Description of the attraction
The Maria Sklodowska-Curie Museum is a museum located in Warsaw dedicated to the life and work of the two-time Nobel Prize winner Maria Sklodowska-Curie (1867-1934). This is the only biographical museum in Poland dedicated to the discoverer of polonium and radium.
The museum is housed in an 18th century bourgeois house where Maria Skłodowska-Curie was born in 1867, and which is now also home to the General Directorate of the Polish Chemical Society.
The museum was created in 1967 on the centenary of the birth of the physicist and mathematician through the efforts of Maria's youngest daughter, Eva Curie, her husband, American politician and diplomat Henry Richardson, as well as 9 Nobel Prize winners.

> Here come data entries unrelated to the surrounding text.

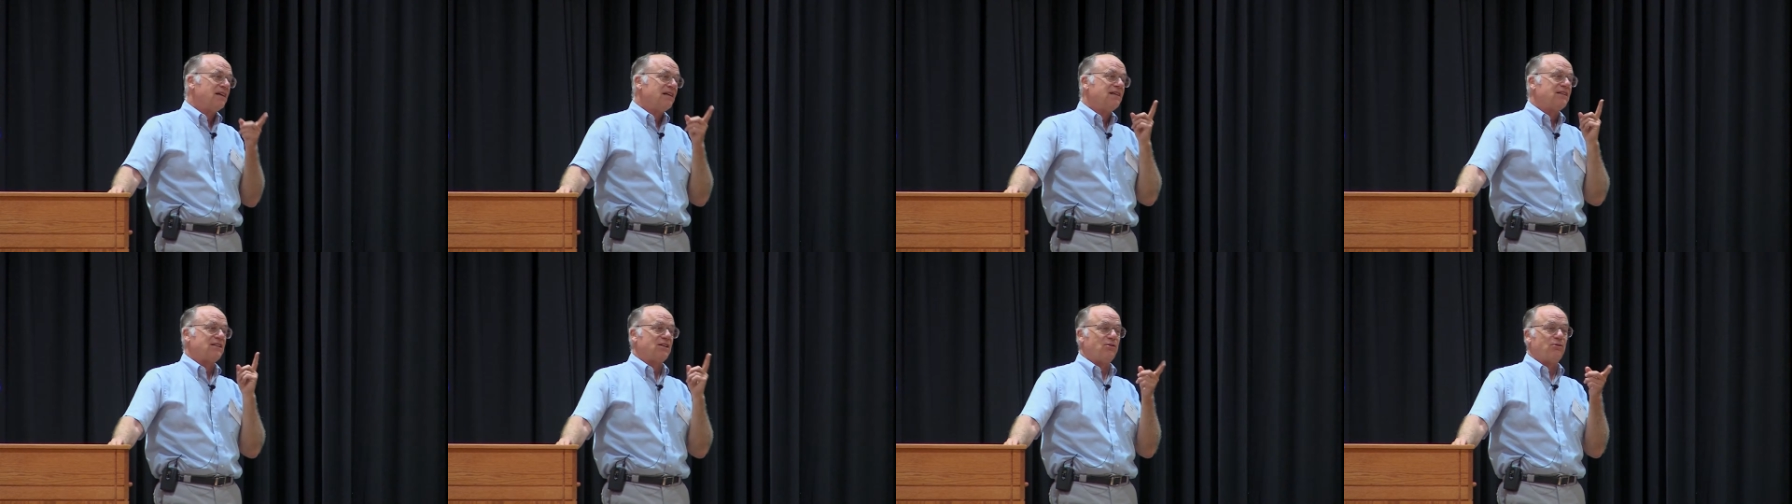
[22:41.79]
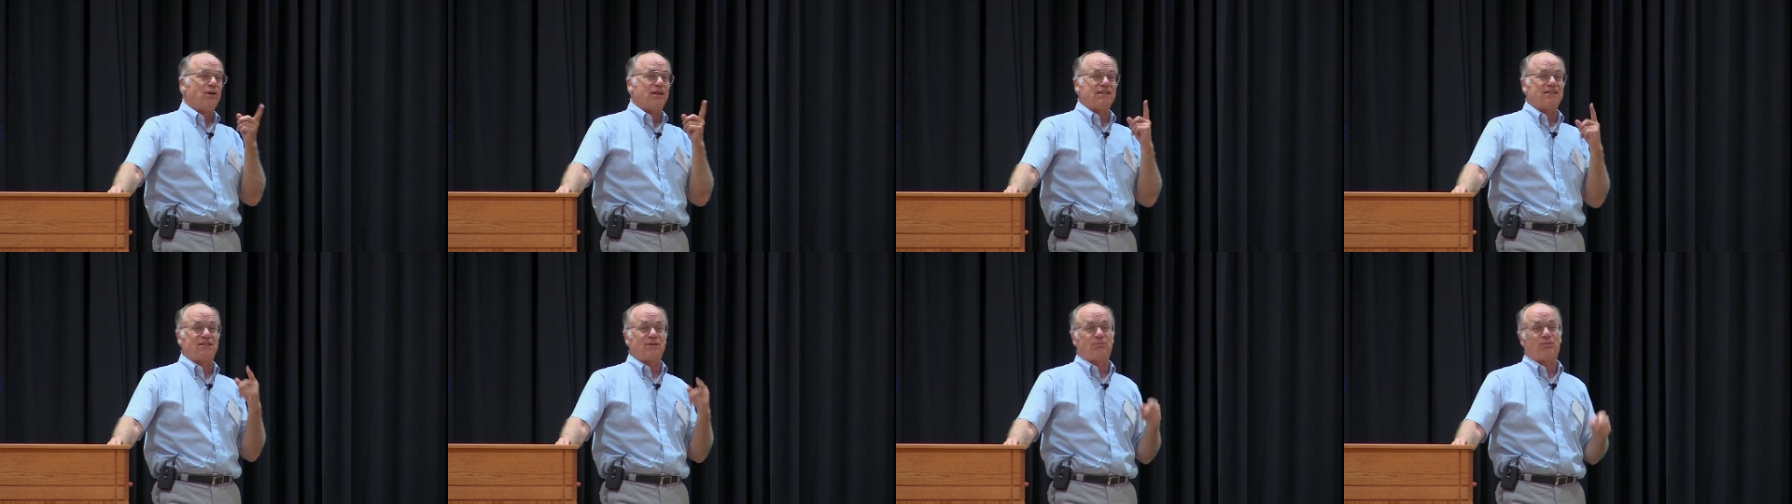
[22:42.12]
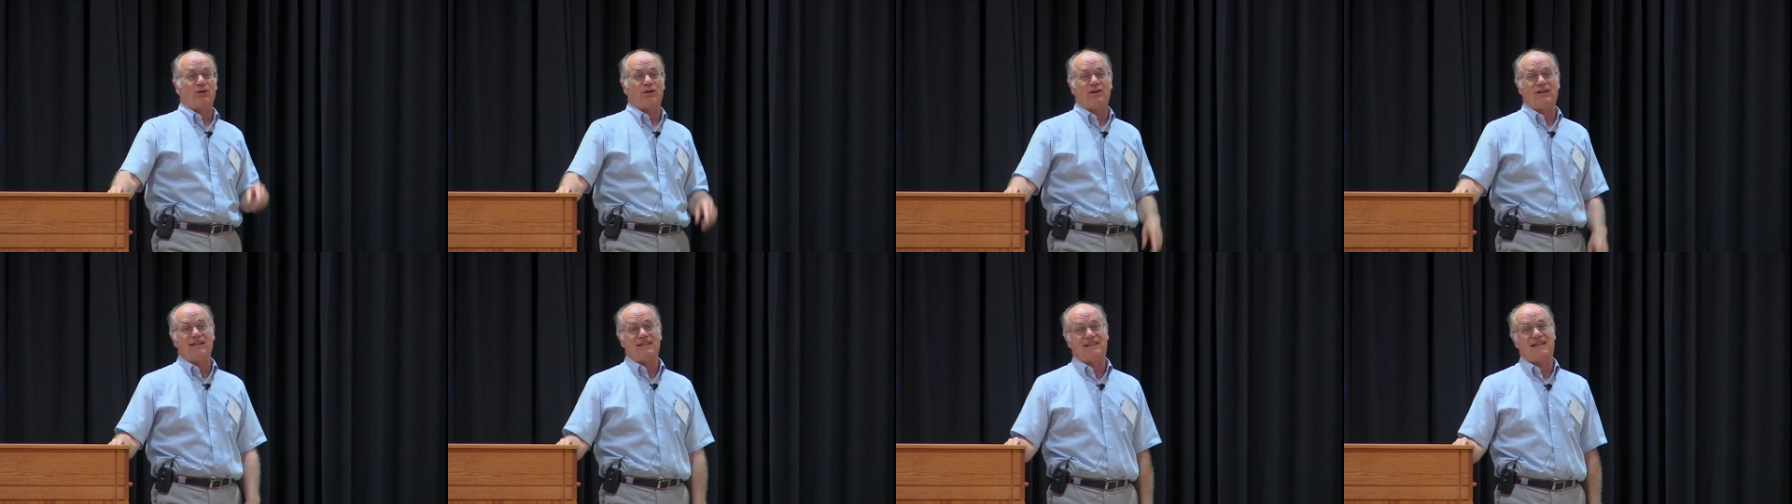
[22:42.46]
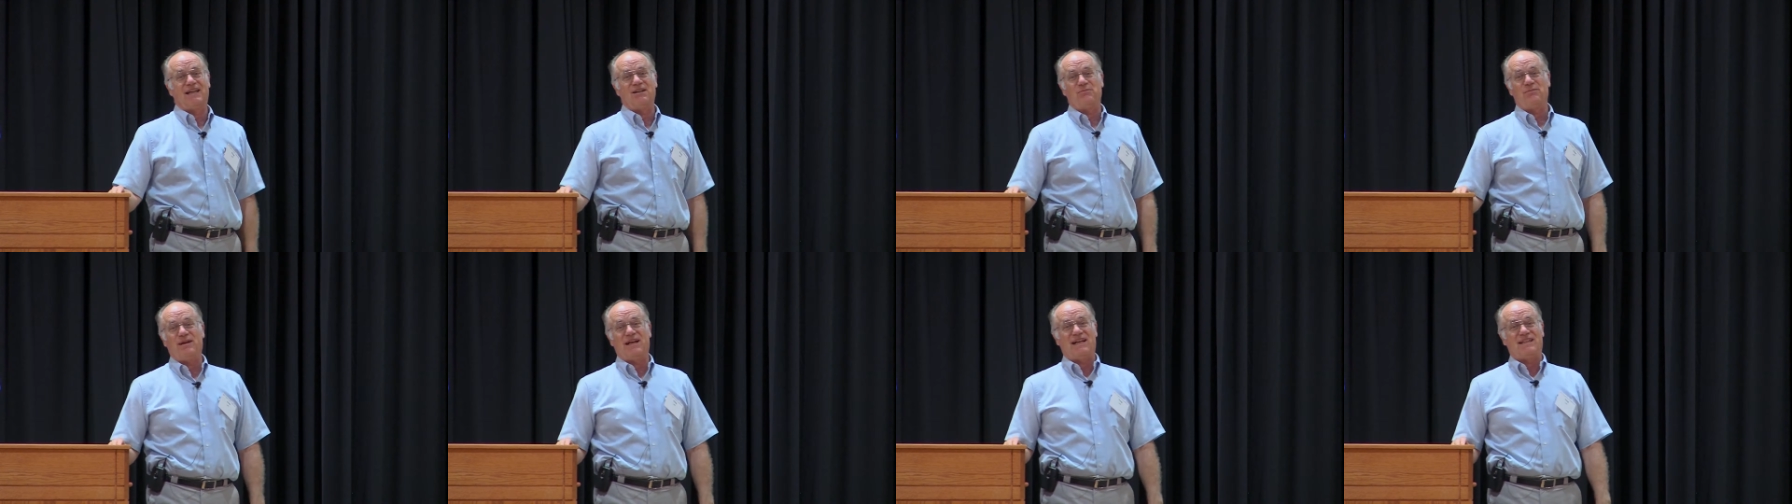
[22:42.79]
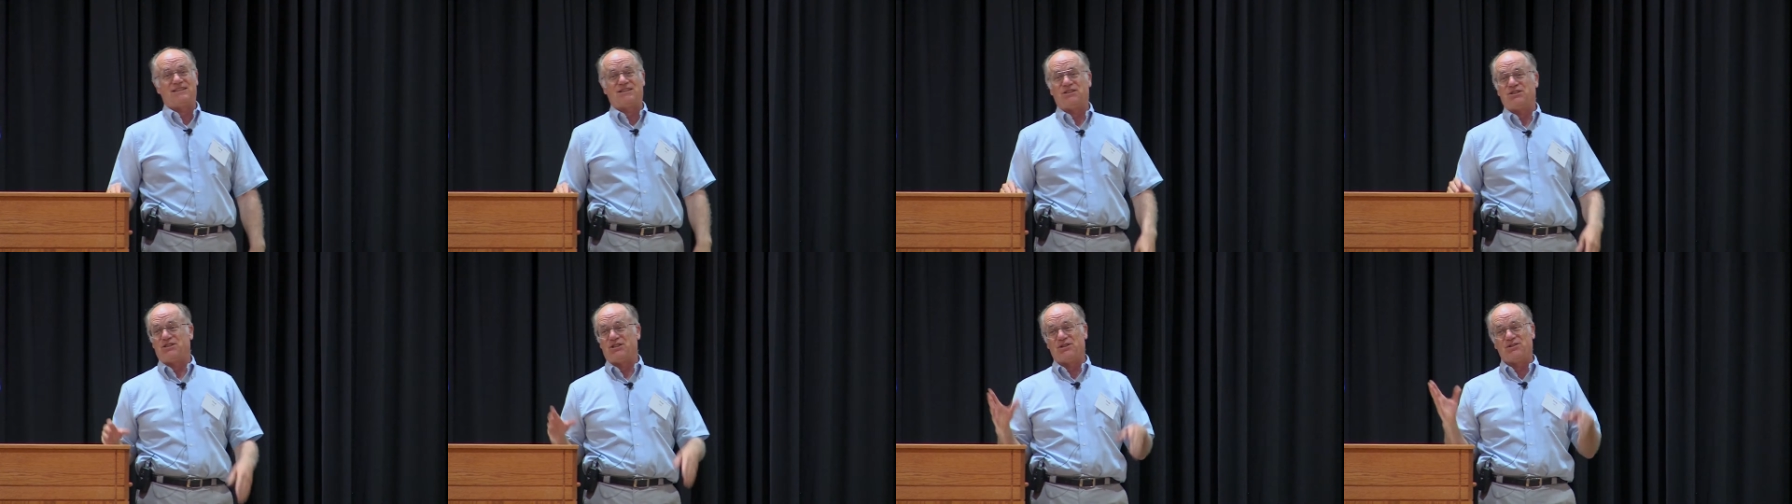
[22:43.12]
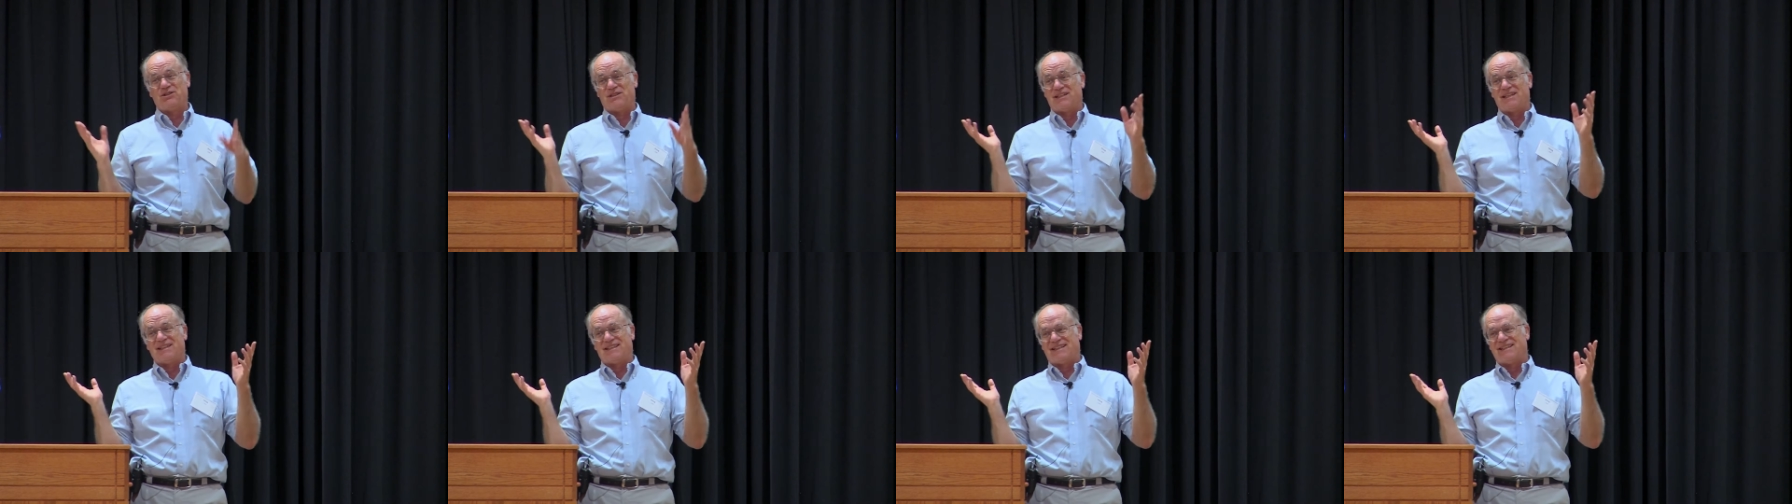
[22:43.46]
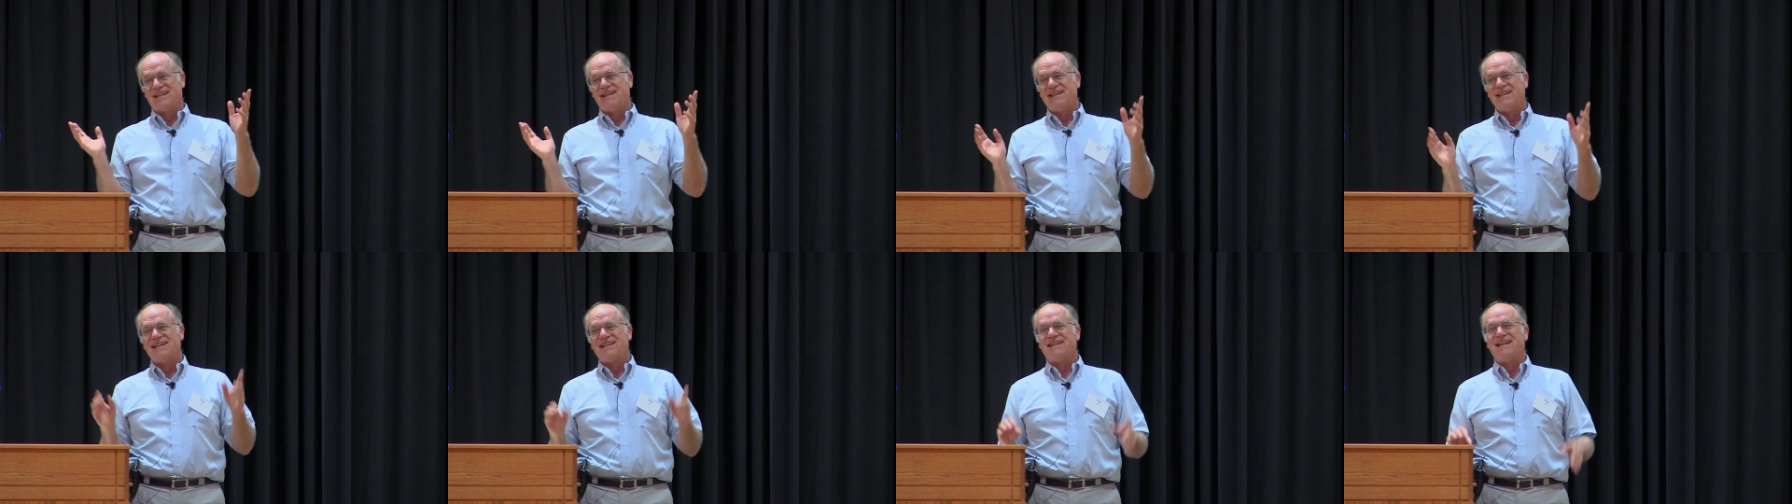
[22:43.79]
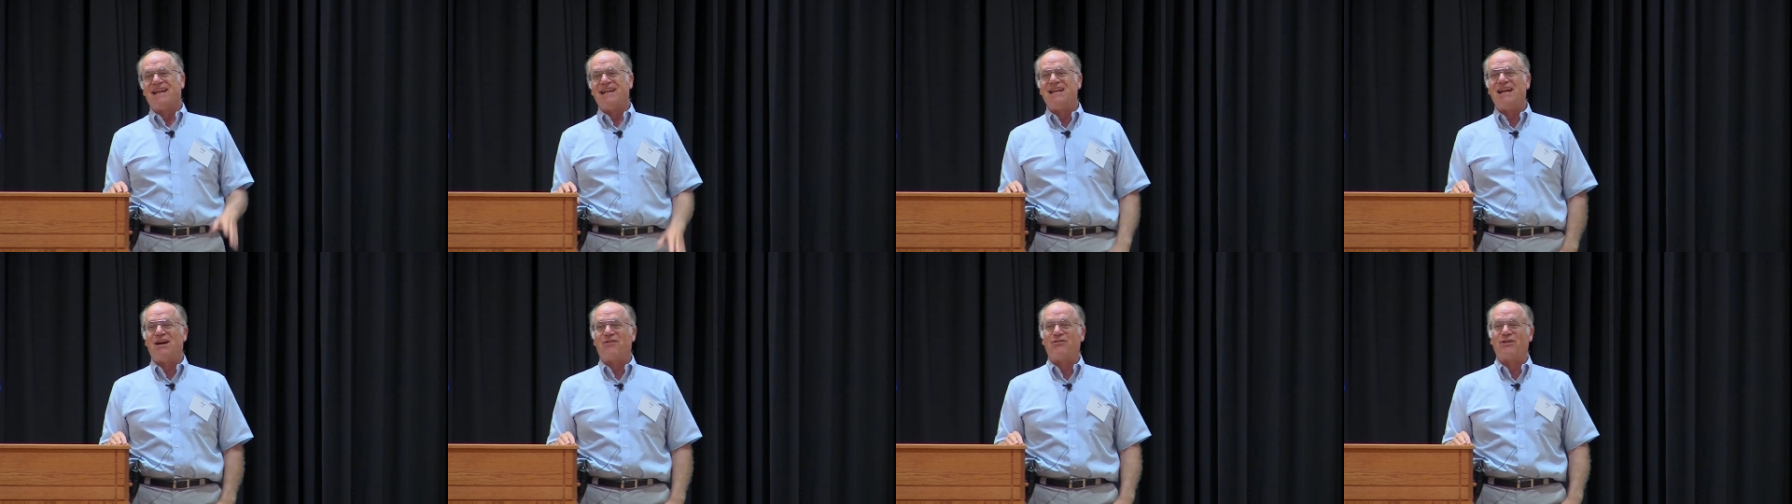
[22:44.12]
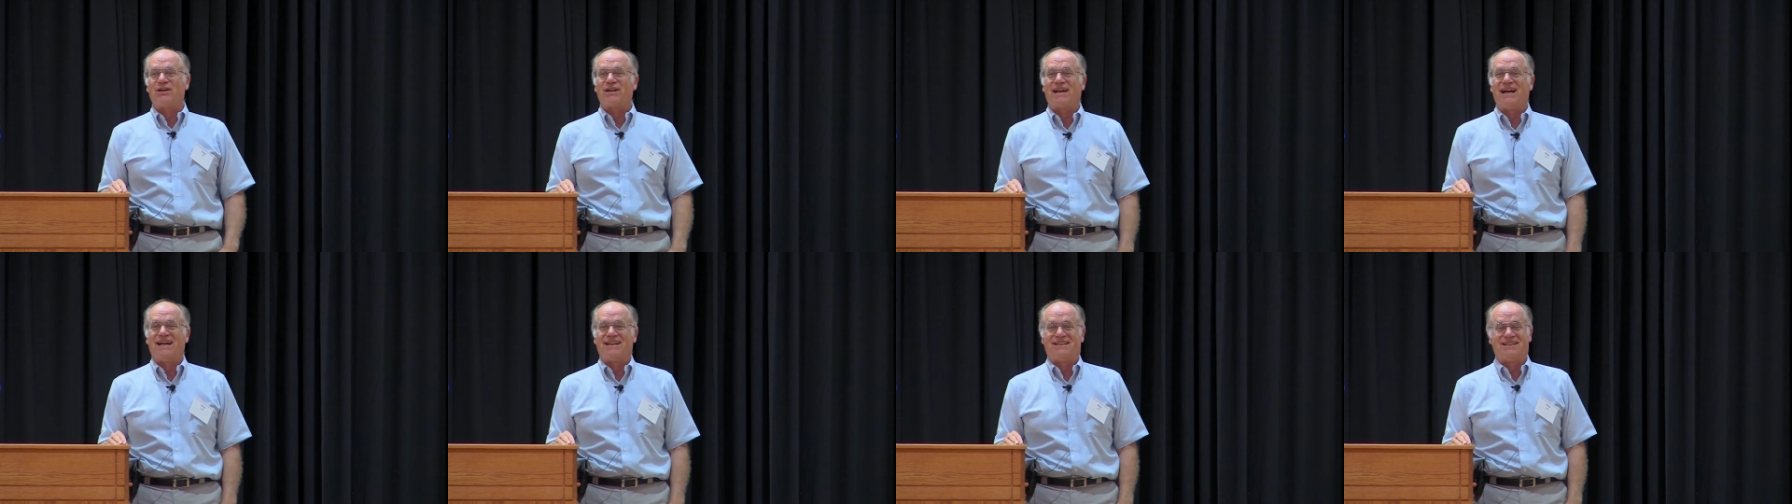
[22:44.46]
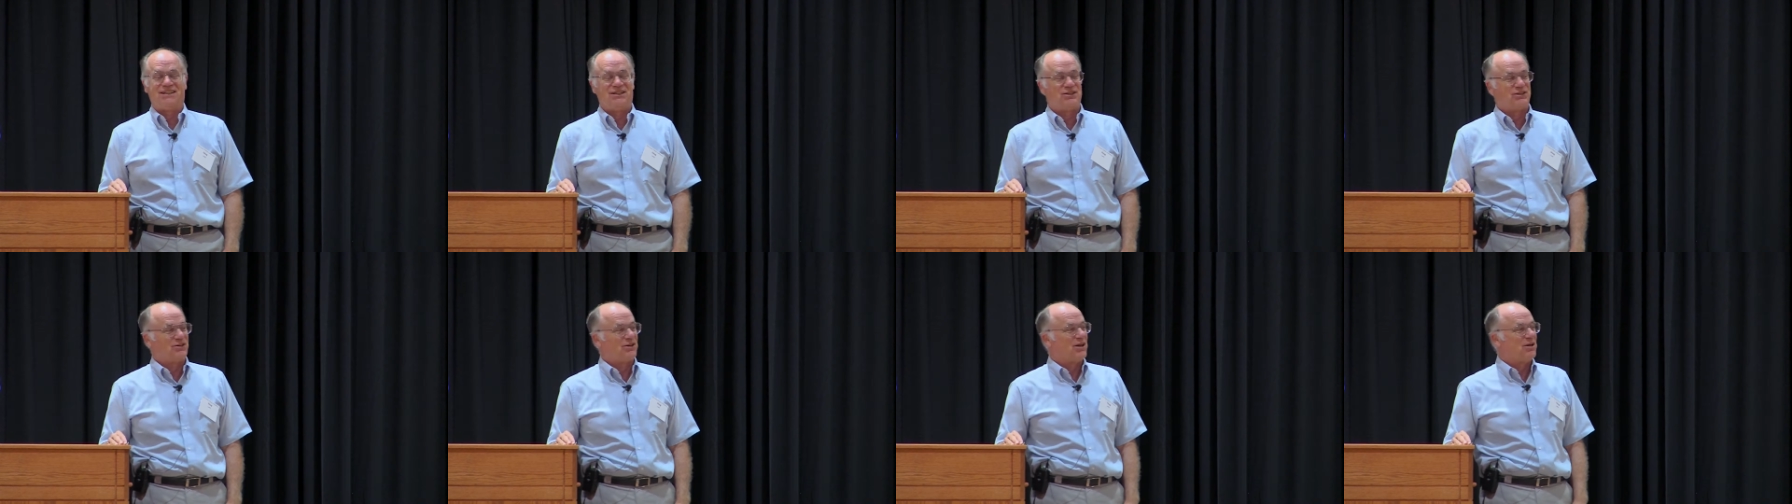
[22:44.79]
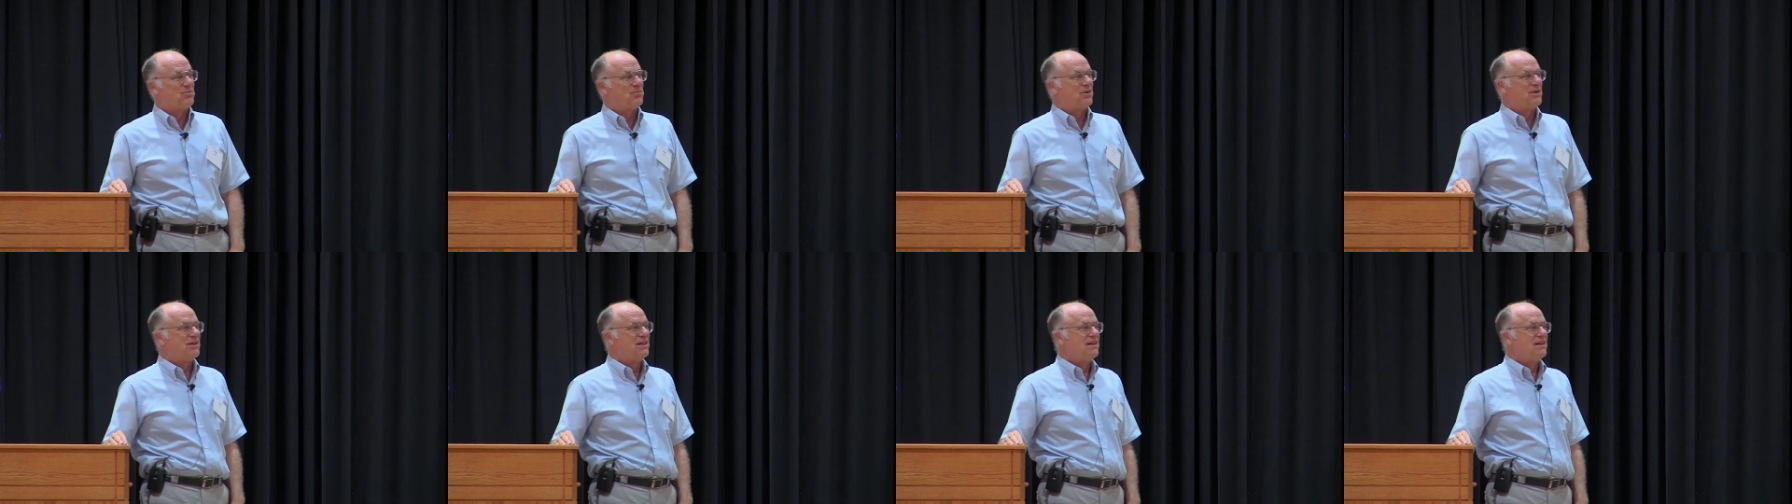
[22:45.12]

So once the prairies hit Massachusetts, they never got to Europe.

The exhibition presents mainly personal belongings of Maria, her father Vladislav Sklodowski, and her husband, Pierre Curie. Here you can see photographs, stamps, medals, personal documents, a copy of chemical equipment, a collection of minerals, a collection of films in Polish, English and French on physics and chemistry.
In addition to the permanent exhibition, the museum hosts thematic meetings and exhibitions, which strive to maintain the interest of scientists, as well as the general public, in the achievements of Maria Sklodowska-Curie.